2009年09月01日
トリーター:今井

サカナウミヒドラ


海の中には、他の生き物を寄りどころにして生きている生き物がいっぱいいます。
当館の相模湾大水槽でも、大型魚にコバンザメがくっ付いて遊泳したり、クマノミがイソギンチャクをベッド代わりにしている姿を見ることができます。

きょうご紹介するのは、新しく皇室コーナーで展示することになった「サカナウミヒドラ」というクラゲです。
現在「ヤセオコゼ」という魚の体表にくっ付いているので、一見すると、海水魚の展示水槽のようです。
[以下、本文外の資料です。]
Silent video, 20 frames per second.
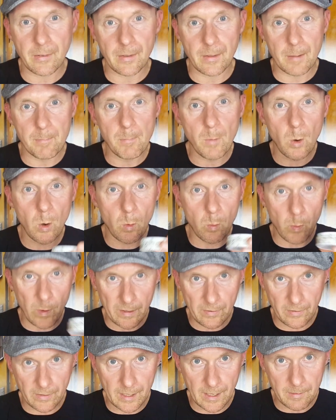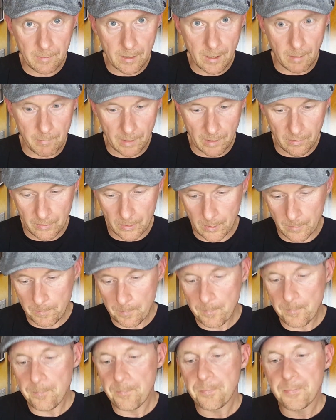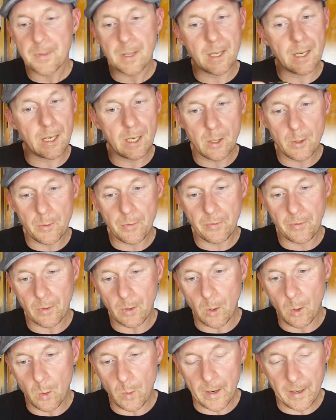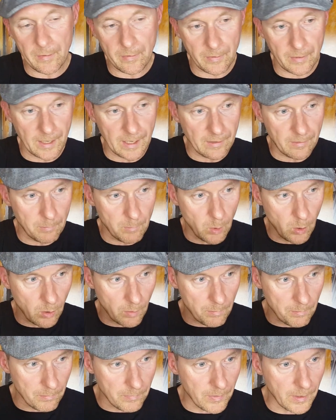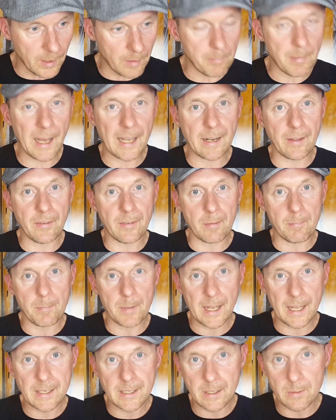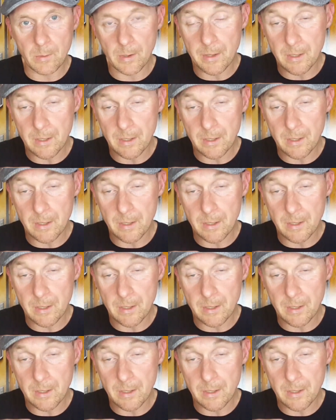the more whiskey coming through. Loose always gets more balanced and blended with theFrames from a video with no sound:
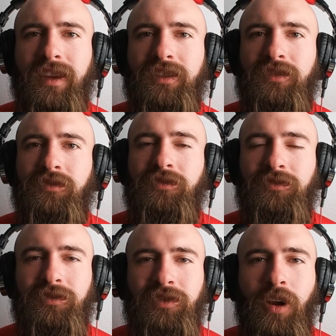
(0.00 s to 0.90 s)
has
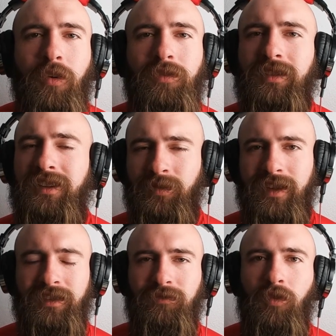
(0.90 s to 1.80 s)
totally
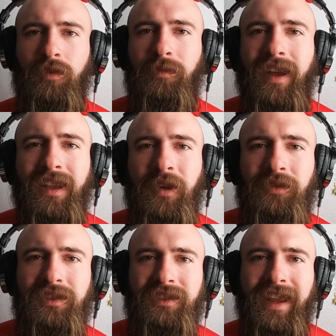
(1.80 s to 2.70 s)
transformed my
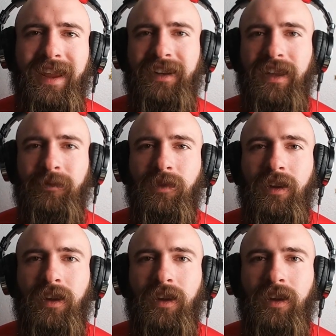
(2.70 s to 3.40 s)
understanding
「ヤセオコゼ」は暖かな海の浅い海底すんでいる、数センチの小さなオコゼです。
胸鰭の一部がエビの足のように変化していて、海底をゆっくり這いながら、小さな生き物を食べています。
このオコゼの体表にくっ付いているのが、「サカナウミヒドラ」です。
これがたくさんつくと、ミノをまとったように見え、擬態の役目をしているようです。
クラゲの仲間の多くは、幼いころ海底でイソギンチャクのような(ポリプ)生活をしていますが、「サカナウミヒドラ」はこの時に、海底にすむ、ゆっくりとした動作の魚の体表にくっ付いて生活をするのです。
やがて成長すると小さなクラゲの姿となり、魚体から離れて、プランクトン生活を送るようになります。

まあ、どんな人でも体表や毛穴には、少なからずダニがすんでいますし、腸には細菌が 100種類以上すみ着いている事を考えますと、一種だけの単体でいる生き物を見つけるほうが難しいかも知れませんね。

ヤセオコゼに付着するサカナウミヒドラヤセオコゼに付着するサカナウミヒドラ
※「サカナウミヒドラ」が付着した「ヤセオコゼ」の展示は終了いたしました。